ABOUT THIS TASK
Omit the pictures and copy the entries exactly.

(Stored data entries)
*-*-*

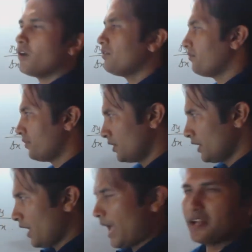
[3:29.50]
of
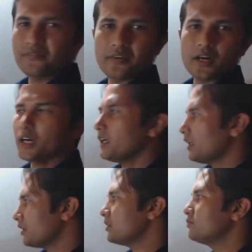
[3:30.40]
alpha
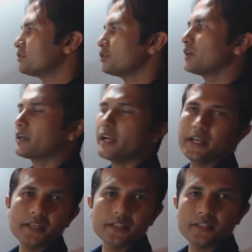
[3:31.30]
gives you the
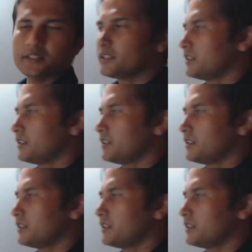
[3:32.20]
gradient.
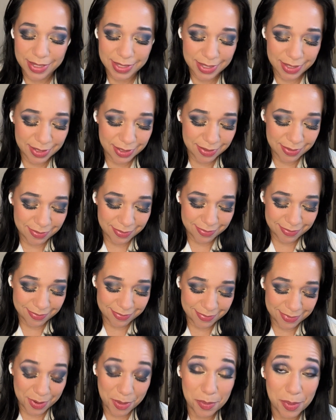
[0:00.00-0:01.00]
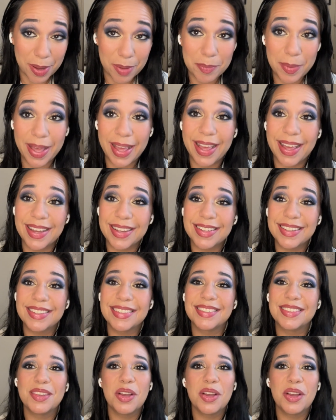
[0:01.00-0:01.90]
did a while back.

*-*-*

RESULT OF THIS EXERCISE
[3:29.50]
of
[3:30.40]
alpha
[3:31.30]
gives you the
[3:32.20]
gradient.
[0:00.00-0:01.00]
[0:01.00-0:01.90]
did a while back.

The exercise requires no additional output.